(Saved entries)
= = = =
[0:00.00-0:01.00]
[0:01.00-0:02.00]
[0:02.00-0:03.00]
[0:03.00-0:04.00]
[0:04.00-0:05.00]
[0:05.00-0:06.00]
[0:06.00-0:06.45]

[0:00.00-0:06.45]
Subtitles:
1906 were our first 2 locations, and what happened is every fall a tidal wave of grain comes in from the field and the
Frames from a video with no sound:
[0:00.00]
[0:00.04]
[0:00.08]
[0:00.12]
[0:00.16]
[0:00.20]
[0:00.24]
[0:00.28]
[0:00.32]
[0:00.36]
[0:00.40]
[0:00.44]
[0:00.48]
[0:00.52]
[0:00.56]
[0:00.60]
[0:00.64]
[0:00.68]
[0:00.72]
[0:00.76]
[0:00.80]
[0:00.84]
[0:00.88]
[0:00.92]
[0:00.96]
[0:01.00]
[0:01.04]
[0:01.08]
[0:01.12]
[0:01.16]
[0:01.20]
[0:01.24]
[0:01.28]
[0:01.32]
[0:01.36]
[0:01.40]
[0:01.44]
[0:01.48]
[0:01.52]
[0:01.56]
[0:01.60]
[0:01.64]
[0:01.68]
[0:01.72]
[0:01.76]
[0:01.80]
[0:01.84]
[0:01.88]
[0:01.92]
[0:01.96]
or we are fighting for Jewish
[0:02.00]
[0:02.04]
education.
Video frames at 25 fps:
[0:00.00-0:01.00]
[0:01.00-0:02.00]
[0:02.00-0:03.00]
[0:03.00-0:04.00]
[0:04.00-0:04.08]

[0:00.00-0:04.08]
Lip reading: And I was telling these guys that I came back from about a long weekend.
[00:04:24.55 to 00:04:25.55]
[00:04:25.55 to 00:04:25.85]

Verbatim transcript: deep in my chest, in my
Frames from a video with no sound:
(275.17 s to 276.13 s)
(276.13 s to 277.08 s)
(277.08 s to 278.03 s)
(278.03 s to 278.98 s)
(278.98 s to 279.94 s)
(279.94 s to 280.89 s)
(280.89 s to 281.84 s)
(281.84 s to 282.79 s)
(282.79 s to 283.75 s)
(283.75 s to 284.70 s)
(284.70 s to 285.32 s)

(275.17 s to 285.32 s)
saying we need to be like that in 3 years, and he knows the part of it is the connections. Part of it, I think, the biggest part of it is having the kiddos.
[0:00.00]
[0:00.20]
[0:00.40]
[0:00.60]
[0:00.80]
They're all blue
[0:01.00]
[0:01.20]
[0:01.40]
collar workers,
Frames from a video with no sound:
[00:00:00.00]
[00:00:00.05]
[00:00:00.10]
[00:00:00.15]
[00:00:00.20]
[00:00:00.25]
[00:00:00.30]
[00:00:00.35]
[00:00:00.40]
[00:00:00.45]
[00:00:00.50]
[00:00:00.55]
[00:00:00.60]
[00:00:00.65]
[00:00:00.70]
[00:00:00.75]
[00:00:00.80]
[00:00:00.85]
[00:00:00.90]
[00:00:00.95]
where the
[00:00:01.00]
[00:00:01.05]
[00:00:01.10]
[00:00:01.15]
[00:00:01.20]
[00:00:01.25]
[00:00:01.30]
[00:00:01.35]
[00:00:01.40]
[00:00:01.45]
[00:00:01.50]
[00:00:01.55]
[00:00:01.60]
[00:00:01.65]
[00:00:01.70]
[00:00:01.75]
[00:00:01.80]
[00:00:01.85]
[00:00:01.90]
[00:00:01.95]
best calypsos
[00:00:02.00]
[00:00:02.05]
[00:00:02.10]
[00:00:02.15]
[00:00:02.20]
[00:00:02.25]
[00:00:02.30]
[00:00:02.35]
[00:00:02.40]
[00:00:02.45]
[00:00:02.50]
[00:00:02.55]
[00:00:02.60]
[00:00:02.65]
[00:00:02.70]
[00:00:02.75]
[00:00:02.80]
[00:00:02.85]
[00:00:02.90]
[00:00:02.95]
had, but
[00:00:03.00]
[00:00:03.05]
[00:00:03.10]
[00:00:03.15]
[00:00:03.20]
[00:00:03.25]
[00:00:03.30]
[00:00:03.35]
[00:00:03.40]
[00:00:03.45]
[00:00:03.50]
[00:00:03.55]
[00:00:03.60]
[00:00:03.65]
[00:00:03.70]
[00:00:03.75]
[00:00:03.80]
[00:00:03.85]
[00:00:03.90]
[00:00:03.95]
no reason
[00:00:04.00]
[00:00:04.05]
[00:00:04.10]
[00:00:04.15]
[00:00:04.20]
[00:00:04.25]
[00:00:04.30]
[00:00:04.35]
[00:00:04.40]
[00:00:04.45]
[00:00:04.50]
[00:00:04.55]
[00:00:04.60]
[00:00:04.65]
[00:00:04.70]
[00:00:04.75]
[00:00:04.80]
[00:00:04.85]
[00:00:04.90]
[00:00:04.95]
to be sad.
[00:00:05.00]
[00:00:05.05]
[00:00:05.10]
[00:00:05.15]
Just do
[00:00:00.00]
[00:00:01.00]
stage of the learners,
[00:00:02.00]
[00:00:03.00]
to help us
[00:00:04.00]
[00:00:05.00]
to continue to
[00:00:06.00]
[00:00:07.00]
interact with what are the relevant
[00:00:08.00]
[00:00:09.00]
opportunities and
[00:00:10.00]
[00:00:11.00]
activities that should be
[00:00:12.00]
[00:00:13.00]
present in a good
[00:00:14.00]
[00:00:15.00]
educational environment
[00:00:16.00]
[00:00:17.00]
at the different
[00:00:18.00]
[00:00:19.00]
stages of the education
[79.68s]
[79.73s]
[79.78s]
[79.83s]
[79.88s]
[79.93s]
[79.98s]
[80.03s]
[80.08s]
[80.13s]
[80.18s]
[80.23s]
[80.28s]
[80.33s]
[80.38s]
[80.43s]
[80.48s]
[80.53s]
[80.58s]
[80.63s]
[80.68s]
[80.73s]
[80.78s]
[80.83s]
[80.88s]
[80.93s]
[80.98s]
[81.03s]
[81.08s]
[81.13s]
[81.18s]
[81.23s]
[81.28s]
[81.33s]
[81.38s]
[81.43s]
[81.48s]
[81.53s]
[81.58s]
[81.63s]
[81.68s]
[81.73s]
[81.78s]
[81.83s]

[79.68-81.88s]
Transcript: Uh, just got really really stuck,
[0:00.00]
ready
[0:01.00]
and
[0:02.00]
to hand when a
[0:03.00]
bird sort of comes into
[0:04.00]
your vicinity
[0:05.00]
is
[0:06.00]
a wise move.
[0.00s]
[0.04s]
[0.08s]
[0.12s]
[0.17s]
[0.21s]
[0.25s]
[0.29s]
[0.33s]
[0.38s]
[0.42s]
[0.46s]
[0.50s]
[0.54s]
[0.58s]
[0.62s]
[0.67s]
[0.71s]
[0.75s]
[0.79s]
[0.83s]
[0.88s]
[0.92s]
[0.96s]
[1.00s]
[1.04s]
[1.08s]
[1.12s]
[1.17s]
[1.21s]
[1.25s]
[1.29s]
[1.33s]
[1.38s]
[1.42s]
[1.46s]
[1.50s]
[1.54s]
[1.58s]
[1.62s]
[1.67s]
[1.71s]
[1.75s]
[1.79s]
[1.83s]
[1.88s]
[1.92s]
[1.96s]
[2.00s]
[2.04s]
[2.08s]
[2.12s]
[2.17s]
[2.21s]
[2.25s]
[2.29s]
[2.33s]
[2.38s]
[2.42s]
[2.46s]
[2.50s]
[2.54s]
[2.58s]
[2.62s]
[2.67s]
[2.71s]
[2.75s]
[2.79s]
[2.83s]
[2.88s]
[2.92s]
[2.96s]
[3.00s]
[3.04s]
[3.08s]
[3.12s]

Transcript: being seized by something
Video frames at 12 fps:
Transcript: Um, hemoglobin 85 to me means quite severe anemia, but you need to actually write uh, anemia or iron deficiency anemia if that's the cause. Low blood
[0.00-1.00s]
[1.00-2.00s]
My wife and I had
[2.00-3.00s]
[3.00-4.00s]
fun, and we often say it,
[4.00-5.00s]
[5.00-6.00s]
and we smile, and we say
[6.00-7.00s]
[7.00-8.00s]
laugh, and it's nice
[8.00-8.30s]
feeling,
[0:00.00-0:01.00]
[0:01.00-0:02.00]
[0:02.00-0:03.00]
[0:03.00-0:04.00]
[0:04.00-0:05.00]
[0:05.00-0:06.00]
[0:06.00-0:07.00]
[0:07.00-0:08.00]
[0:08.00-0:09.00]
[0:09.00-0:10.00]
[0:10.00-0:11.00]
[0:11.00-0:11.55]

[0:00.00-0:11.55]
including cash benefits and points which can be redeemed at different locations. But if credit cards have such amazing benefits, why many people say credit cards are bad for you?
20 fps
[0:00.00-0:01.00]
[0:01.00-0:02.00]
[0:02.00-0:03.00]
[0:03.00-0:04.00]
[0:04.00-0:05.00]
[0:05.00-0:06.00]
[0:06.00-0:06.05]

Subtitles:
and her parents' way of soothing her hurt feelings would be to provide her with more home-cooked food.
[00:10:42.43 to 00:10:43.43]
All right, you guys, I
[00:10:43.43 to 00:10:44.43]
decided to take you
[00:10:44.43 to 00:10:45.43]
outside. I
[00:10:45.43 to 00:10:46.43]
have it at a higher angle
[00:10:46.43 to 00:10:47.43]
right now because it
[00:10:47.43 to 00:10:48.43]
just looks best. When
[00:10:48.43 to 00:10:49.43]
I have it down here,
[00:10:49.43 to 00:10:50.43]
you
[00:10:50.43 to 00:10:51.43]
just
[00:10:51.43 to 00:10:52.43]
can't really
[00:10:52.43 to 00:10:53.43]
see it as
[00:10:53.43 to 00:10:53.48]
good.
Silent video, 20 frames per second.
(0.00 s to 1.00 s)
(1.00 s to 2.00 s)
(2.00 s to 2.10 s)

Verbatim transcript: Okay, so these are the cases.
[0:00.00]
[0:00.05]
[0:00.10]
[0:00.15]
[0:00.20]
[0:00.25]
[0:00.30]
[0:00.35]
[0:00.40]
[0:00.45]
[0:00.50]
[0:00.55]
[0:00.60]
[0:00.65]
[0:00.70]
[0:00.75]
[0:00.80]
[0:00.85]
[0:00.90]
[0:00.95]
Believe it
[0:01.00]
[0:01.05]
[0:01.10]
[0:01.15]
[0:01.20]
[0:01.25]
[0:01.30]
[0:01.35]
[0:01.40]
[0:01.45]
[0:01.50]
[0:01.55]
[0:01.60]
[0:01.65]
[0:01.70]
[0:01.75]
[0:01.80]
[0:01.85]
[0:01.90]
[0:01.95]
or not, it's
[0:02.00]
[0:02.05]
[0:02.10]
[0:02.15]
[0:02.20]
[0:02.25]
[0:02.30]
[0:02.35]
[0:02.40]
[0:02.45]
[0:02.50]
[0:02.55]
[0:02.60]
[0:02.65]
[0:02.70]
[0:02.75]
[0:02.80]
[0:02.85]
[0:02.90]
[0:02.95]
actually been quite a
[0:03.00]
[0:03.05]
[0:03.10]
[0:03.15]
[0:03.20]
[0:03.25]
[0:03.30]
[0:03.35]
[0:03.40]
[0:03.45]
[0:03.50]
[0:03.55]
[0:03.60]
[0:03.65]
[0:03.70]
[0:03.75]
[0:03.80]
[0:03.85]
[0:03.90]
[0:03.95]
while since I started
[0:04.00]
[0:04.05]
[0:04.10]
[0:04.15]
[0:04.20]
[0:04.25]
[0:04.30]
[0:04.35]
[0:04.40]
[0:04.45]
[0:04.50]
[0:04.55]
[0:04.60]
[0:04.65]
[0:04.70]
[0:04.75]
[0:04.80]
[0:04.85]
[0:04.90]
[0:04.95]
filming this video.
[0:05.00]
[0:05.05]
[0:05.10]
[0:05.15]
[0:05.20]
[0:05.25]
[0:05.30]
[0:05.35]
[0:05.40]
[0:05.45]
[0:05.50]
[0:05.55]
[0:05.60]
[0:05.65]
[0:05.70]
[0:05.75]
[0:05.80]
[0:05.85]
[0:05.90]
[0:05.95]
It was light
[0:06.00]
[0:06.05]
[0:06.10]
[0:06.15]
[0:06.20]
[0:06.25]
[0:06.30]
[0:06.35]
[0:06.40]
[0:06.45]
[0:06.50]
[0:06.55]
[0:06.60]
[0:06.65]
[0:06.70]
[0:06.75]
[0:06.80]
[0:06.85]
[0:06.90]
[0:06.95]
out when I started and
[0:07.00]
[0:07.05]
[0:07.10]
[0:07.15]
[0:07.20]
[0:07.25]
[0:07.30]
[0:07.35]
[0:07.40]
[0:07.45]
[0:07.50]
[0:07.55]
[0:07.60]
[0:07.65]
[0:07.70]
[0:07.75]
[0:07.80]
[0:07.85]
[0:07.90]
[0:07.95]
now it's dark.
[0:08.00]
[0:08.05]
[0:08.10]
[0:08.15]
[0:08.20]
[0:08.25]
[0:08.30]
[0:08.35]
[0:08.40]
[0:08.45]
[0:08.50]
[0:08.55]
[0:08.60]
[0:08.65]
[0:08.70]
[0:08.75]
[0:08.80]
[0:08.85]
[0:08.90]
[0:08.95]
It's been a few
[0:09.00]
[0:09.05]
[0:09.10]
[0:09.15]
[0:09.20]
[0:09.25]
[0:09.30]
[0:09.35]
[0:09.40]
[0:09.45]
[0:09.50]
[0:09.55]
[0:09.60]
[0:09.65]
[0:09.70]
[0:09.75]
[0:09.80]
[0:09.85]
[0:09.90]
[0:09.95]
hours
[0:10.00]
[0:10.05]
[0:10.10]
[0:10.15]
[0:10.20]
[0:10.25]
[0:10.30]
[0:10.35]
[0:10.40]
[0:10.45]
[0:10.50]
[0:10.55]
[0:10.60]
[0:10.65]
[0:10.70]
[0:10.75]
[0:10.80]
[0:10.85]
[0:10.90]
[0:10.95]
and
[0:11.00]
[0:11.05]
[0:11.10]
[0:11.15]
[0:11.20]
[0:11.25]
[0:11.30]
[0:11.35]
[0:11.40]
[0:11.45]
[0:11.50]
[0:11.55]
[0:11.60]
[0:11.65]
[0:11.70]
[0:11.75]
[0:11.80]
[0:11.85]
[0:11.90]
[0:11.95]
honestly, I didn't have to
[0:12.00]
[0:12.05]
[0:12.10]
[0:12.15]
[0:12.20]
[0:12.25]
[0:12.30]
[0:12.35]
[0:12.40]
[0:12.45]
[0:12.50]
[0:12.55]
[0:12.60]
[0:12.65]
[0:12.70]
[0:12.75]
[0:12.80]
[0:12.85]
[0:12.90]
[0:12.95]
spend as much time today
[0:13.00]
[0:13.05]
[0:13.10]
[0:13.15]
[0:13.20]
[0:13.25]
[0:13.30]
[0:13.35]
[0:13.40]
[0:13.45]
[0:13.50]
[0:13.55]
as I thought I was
= = = =
ACTION ITEM: Collect every line above that contains the word "Verbatim".

OUTPUT FOR THIS EXERCISE:
Verbatim transcript: deep in my chest, in my
Verbatim transcript: Okay, so these are the cases.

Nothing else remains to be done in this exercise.